Virtually all the Tea Party-backed, hard-right congressional representatives who provoked the recent crisis are from districts so heavily gerrymandered Republican that they’re in virtually no danger of voter backlash in a general election. If an incumbent’s seat is gerrymandered safe, there’s no political downside to adopting whatever radical ideology is fashionable at the moment.

Indeed, it could be a political plus, if it inoculates you against a primary challenge from someone even further right. Gerrymandering is an ancient and widespread institution, long used by politicians to protect incumbent politicians of both political parties.

These days it has been coupled with its enabling cousin, the partisan primary election, to contort our politics into hyperpartisan gridlock. Primaries provide the political leverage in a gerrymandered district so that the only election that counts is the primary.

What this means, for example, is that primary turnout is often low -- usually about 15 to 20 percent of eligible voters -- and comes mainly from fiercely partisan members of the party’s base -- Republican or Democratic.

So if you’re a Republican candidate in a gerrymandered district, it makes political sense to be right-wing; Democrats in the same circumstances tend to pander to organized labor and left-wing groups. Politicians on both sides win the primaries by appealing to their partisan base, and the general elections are a shoo-in.

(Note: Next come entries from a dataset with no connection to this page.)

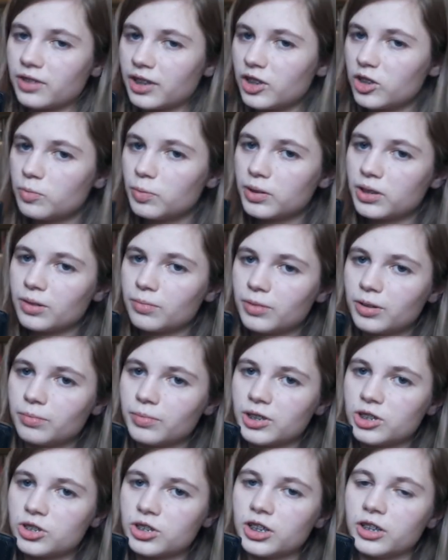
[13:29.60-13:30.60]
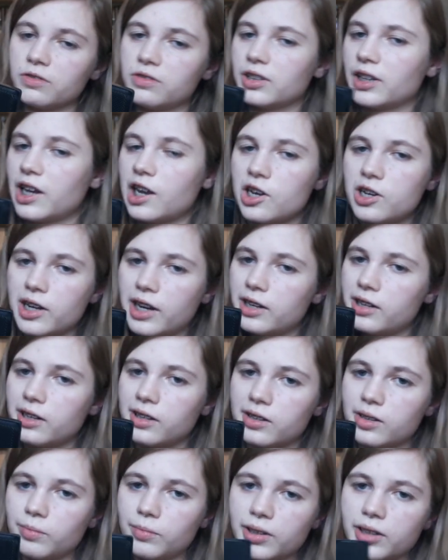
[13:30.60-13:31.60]
So I just put them on my shelves. And I, I need to
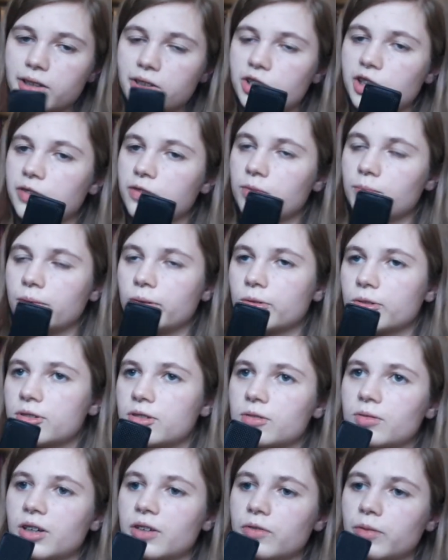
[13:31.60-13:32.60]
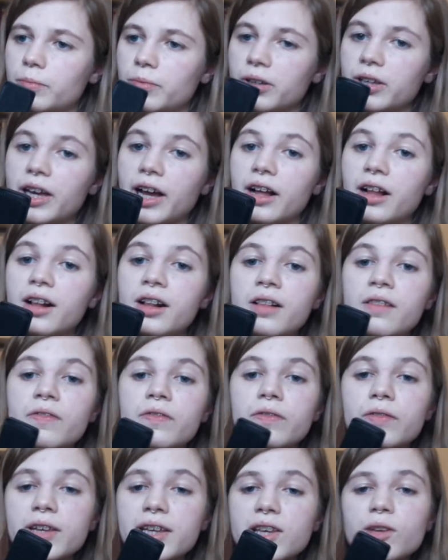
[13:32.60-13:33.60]
get some like shelves for my horses or whatever. But yeah,
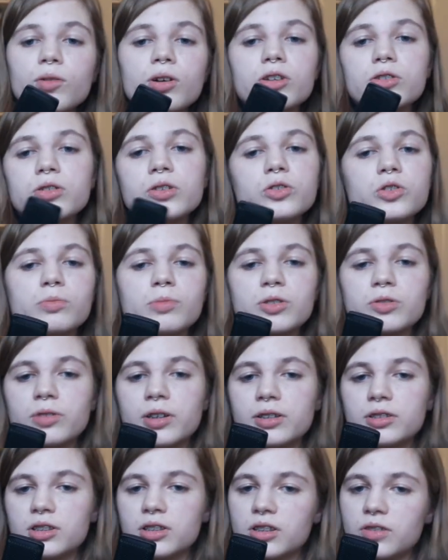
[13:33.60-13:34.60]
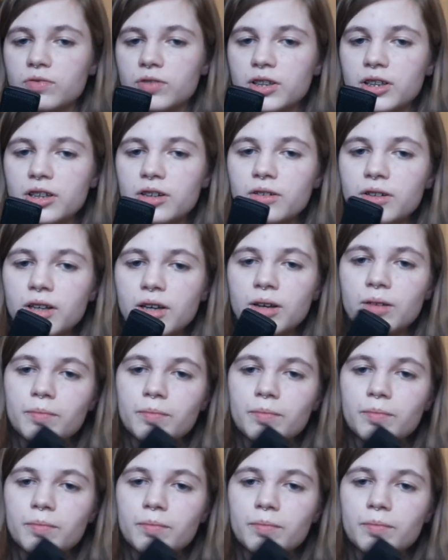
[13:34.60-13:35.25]
thank you all so so much for watching this video.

Most experts agree there are very few truly competitive congressional districts in America, perhaps as few as 40 out of a total of 435. According to Michigan Congressman John Dingell, (D-Dearborn) the longest-serving member in history, gerrymandering represents a big part of what happened in Washington over the past few weeks. “Some of the Republican members form heavily gerrymandered districts have nothing to fear from voters in a general election; everything is determined by the primary,” he told me.

Richard McLellan, a heavy-duty Republican if ever there was one, agrees. So does Mark Grebner, head of Practical Political Consulting in East Lansing and one of the smartest political thinkers in this state. In Michigan, he counts as gerrymandered Republican at least three congressional districts, four or five state senate seats and at least 10 state house districts.

The only good thing emerging from the recent mess in Washington is a new realization of and focus on the malign influence of gerrymandering on American politics.

But the more essential and complicated question is what to do about it. Many urge we take the drawing of district lines out of the hands of politicians (usually state legislators) and give the job to independent nonpartisan folks like retired judges.

This is the system adopted in Iowa, where there is some evidence it has reduced overt partisanship in drawing lines. Maybe so, but I still think it’s naïve to believe you can ever totally take politics out of redistricting, the most political act of all.

Grebner proposes a similar alternative: Pass a redistricting law that prohibits any political considerations in drawing congressional or legislative districts. “Put criminal penalties on violations,” Grebner says, while also admitting the idea is pretty radical. And I’m not sure how a jury will decide what constitutes a “political consideration.”

Another possibility would be to adopt the “open primary” system, in which candidates for office run in primary elections just as they do now, but in which the two top vote getters – whether a Republican and a Democrat, or both Republicans, or both Democrats -- run against each other in the fall general election.

That way, both candidates wanting to maximize their total vote would have compelling political reasons to reach beyond their narrow base to members of the other party or Independents. This system is under trial in California, where it’s resulted in the defeat of two liberal congressmen who didn’t reach beyond the Democratic base.

Let’s not beat around the bush. Unless we cut the cancer of gerrymandering out of the core of our political system, our days as a great nation are numbered, doomed by a dysfunctional, hyper-partisan and crisis-prone politics. We need a serious conversation about reforming this practice, and it needs to start right now.